After the initial contact, and linking them with immediate support systems, it’s essential to follow-up to see how they’re doing. Leave a message, send a text or caring postcard, and give them a call. This helps the at-risk individual to feel connected. Studies have shown a reduction in the number of deaths by suicide when follow-up was involved.

By using these steps to directly intervene, Kyler brought her friends back to the hope of life.

These are some of the strategies suggested on CNN’s Finding Hope special report hosted by Anderson Cooper on June 24th. One of the guests included actress Glenn Close, whose sister confided to her: “I need help, I can’t help thinking about killing myself.” By reaching out to Close her sister found help.

“Words can heal,” said Close, co-founder of Bring Change to Mind, “It can’t be a one-time conversation -- you have to keep talking.”

Dr. Christine Moutier, Chief Medical Officer of American Foundation for Suicide Prevention concurred.

“The key thing is to really learn to have deep, authentic conversations with one another. Throughout. It’s not a one-time thing.”

Moutier said that the first thing is to look for warnings signs such as hopelessness, change of behavior, isolation – even if they appear happy. It’s vital “not to take no for an answer” when you know that your loved one is struggling. Look for the signs, listen to them and then act.

For those contemplating suicide Moutier said, “Reach out to someone, take the risk. People who love you. You’re not alone. Reach out and speak to someone about what you’re going through.” If you’re unable to speak to someone, she suggested calling the suicide crisis line.

Some survivors of attempted suicide said that the most important thing is to keep trying to help, even if that person is not receptive to it. Being unconditionally loving is key. Reaching out to a person struggling should be considered an act of love. It can be challenging, but at the end of the day that process can help save someone’s life. And it especially helps them understand that there are people who care about them and consider them in their day-to-day lives.

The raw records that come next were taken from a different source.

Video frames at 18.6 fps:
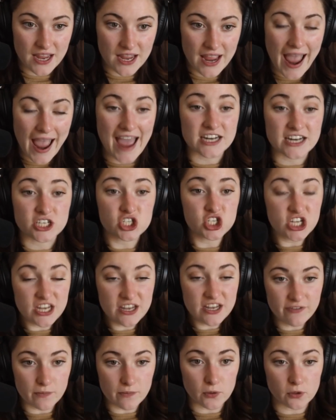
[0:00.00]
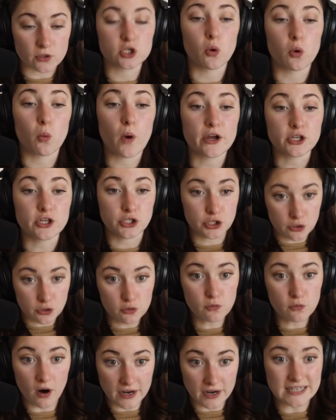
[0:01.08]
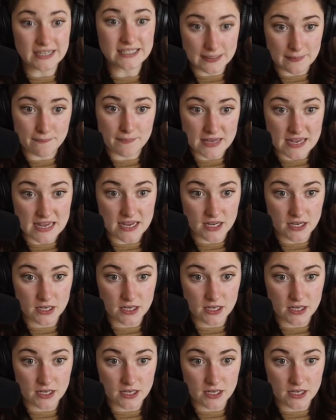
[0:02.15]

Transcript: and achievable to what you want it to be.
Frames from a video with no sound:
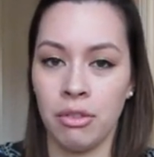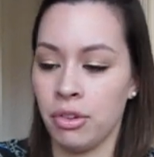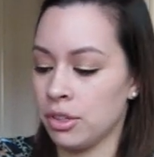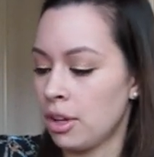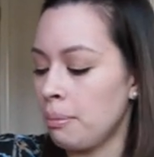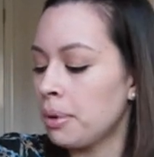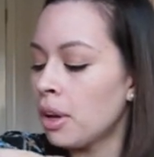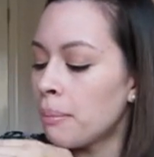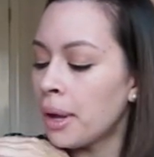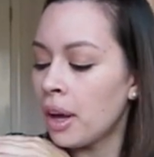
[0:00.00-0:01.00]
For example,
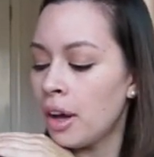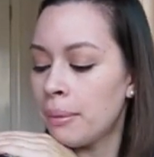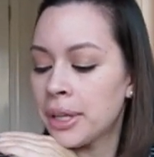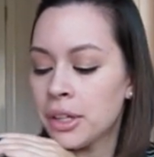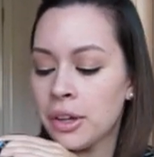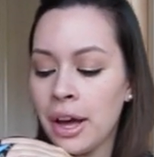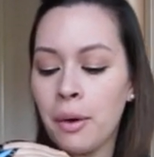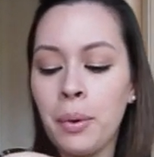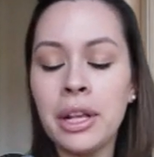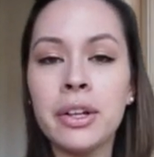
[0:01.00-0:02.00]
on my arm, I don't know
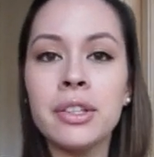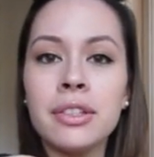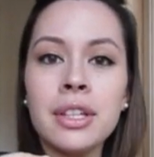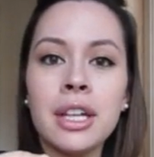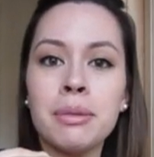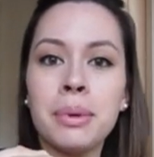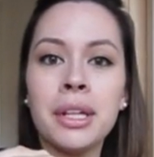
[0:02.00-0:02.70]
how well you can see it,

Anthony Bourdain once said:

“Travel changes you. As you move through this life and this world you change things slightly, you leave marks behind, however small. And in return, life - and travel - leaves marks on you. Most of the time, those marks - on your body or on your heart - are beautiful. Often, though, they hurt.”

But as Jordan Burnam, an 18-year-old attempted suicide survivor concluded, “Hold onto hope. I was grateful to be alive. I now have hope trying to help others.”